Drawing on the work of Mikhail Bakhtin, Alisdair MacIntyre, and others, the concept’s philosophical roots are embedded in notions of ‘otherness’ and ‘looking from without’, insofar as understanding of the ‘self’ or identity is only possible with the presence of an ‘other’. The thoughts of Khaniki come close to Xavier Guillaume’s conceptualisation of the ‘hermeneutical locus’ when discussing the role of dialogue and identity in IR.Footnote 104 This involves the ‘interweaving in a specific place (the utterance) of an identity’s expression, its contextuality and its relations to other identities (other utterances)’.Footnote 105 Like Khaniki, Guillaume adopts a Bakhtinian notion of ‘self’ and ‘other’ through a dialogism defined by such interweaving as opposed to monologism.Footnote 106 In Khatami’s formulation, this manifests itself in a critical reflection on ‘self’ and ‘other’ and, through this reflection, poses critical questions about the relationship between tradition and modernity, summarised in the following:

Anyone who looks at himself/herself as ‘absolute’ and considers himself/herself as absolutely ‘good’ while considering the other as absolutely ‘evil’, not only fails to understand the other, but similarly fails to know himself/herself.Footnote 107

Khaniki sees the issues embedded in Dialogue among Civilisations as ‘amenable’ to being placed in communitarian contexts, arguing how at the international level, communitarian principles are aimed at setting a ‘global consensus’ as a starting point for establishing an ‘ethical system’.Footnote 108 Indeed, Fabio Petito presents Dialogue among Civilisations as a form of international theory in its own right,Footnote 109 which comes close to Khatami’s own wishes for the concept being able to be used to forge ‘a new paradigm in international relations’.Footnote 110 Petito views the concept as a ‘global political discourse’ formed in response to the post–Cold War arguments of Fukayama’s End of History and Huntington’s ‘Clash of Civilizations’. He is against what he claims to be the widespread misperception of Dialogue among Civilisations as a ‘rhetorical escamotage used for strategic reasons.’ Rather, Petito sees the concept as ‘a genuine vision on how to construct a more peaceful and just world order after the end of the Cold War.’Footnote 111

However, in addition to this approach on world order and Iranian foreign policy, the development of Dialogue among Civilisations needs to be simultaneously understood in the context of intellectual debates regarding the nature of the Islamic Republic as a domestic project. This can in part be seen in terms of the implementation of Khomeini’s velāyat-e faqih with the establishment of the Islamic Republic and the subsequent Reform Movement. Reformists argued for Islamic democracy, adherence to the constitution, civil rights and importance of civil society, and the rule of law.Footnote 112 This coincided with Iran’s post-revolutionary experience entering something of a ‘thermidor’ phase, with figures such as Khatami challenging orthodoxy of the Islamic Republic’s revolutionary political thought and vying to return to the ideals of the 1979 Revolution.

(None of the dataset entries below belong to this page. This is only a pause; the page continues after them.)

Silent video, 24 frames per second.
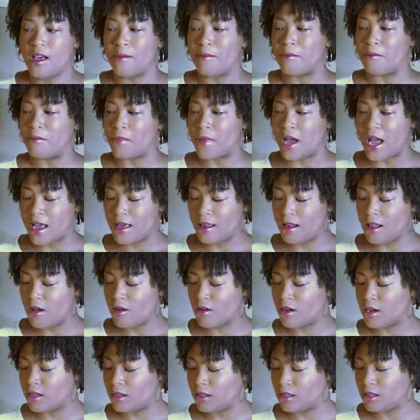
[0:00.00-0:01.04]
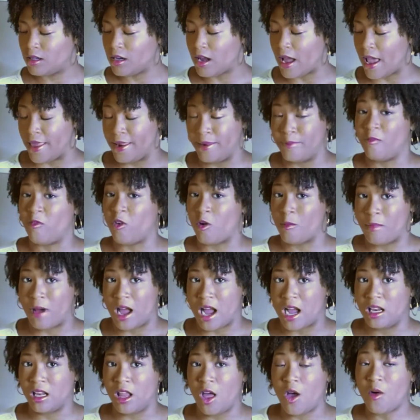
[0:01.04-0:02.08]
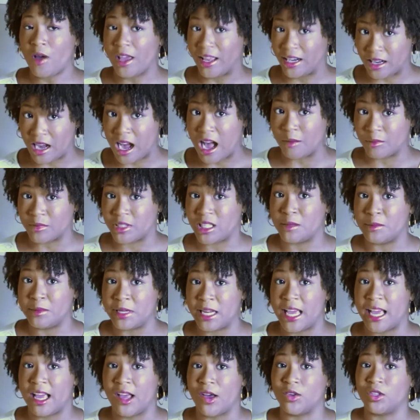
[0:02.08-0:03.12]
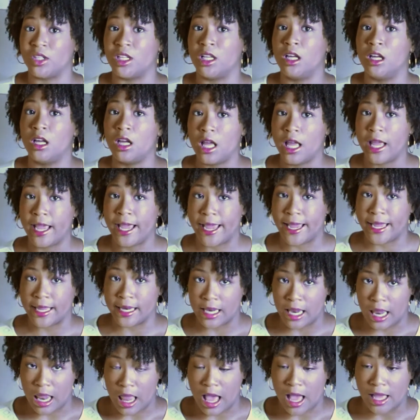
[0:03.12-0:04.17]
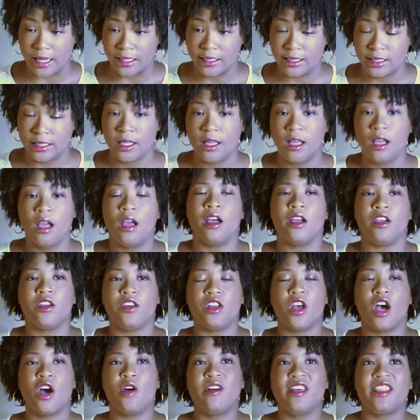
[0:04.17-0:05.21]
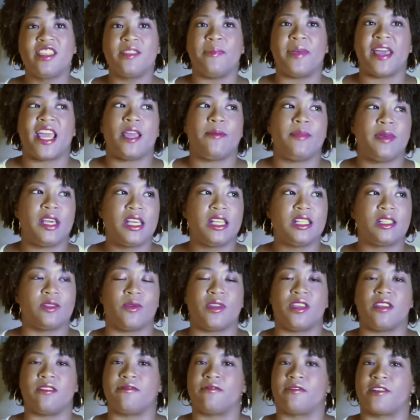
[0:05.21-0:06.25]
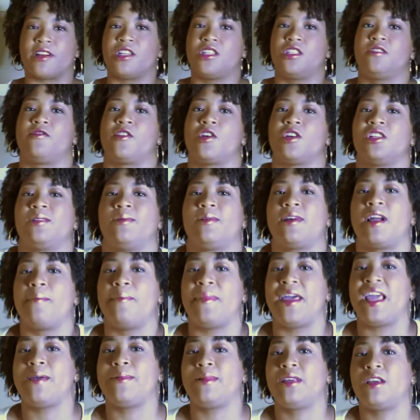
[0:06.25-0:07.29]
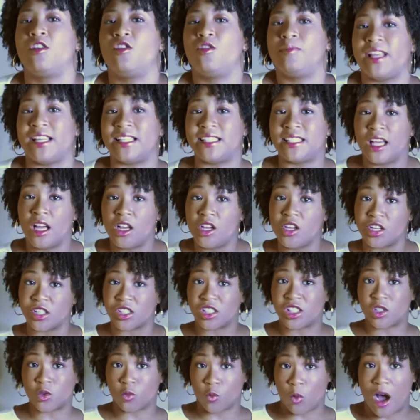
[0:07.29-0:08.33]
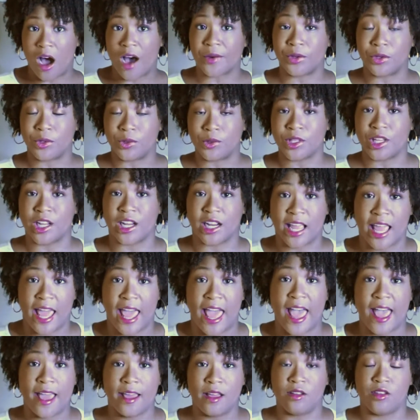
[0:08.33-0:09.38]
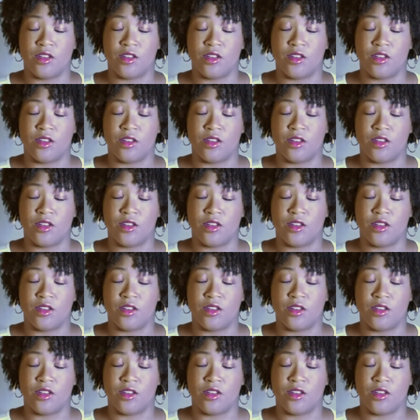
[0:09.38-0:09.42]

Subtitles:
Milo, and for Milo, it calmed him down a lot. You know, with babies, when you first bring a baby home, they tell you to swaddle your cat.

Thus, Dialogue among Civilisations was typical of the climate in Iranian intellectual circles during this period, and that which Khatami sought to foster as Minister of Culture and Islamic Guidance. Indeed, Khatami’s primary presidential election strategist in 1997 was Saeed Hajjarian, a Reformist who sought to assert political legitimacy over religious rule through Islamic democracy. Khatami’s harnessing of Reformism along with the backing of Rafsanjani’s political faction helped Khatami to secure such a large electoral victory, which shook the conservative establishment. Significantly, as president, Khatami established Reformism as an official political discourse. Domestically, this allowed for and legitimised a relative liberalisation of the political environment. This was evident in the growth of civil society through the proliferation of non-government organisations and media. This civil society space highlighted debates regarding women in the context of the Islamic Republic through publications such as Zanān Magazine and Farzāneh Women’s Studies Journal. It also allowed dialogue with the outside world through the arts, among other activities, as was evident in the Tehran Museum of Contemporary Museum of Art’s activities.Footnote 113

Khatami was able to use his position to disseminate Dialogue among Civilisations internationally. This positioning of Dialogue among Civilisations arguably represented something of a publicity coup for the Islamic Republic on the world stage.Footnote 114 In practical terms, Khatami’s 1998 CNN interview addressing the ‘American people’ was a significant example of Dialogue among Civilisations referring to ‘American civilisation’ and the need for a dialogue between Iran and ‘Western civilisation’.Footnote 115 Furthermore, that it provoked serious academic and policy debate, particularly during Khatami’s first term, is testament to the utility of a concept that had both a deeper philosophical argument and also a practical application and intent in Iranian foreign policy. However, as a former minister of Khatami’s and former head of the Tehran-based Centre for Dialogue among Civilisations, Ata’ollah Mohajerani, noted, within Iran the concept was negatively impacted by political divisions between reformist and conservative factions which hampered its reception.Footnote 116 Furthermore, ultimately it is the Supreme Leader that has overall control over Iran’s relations and security.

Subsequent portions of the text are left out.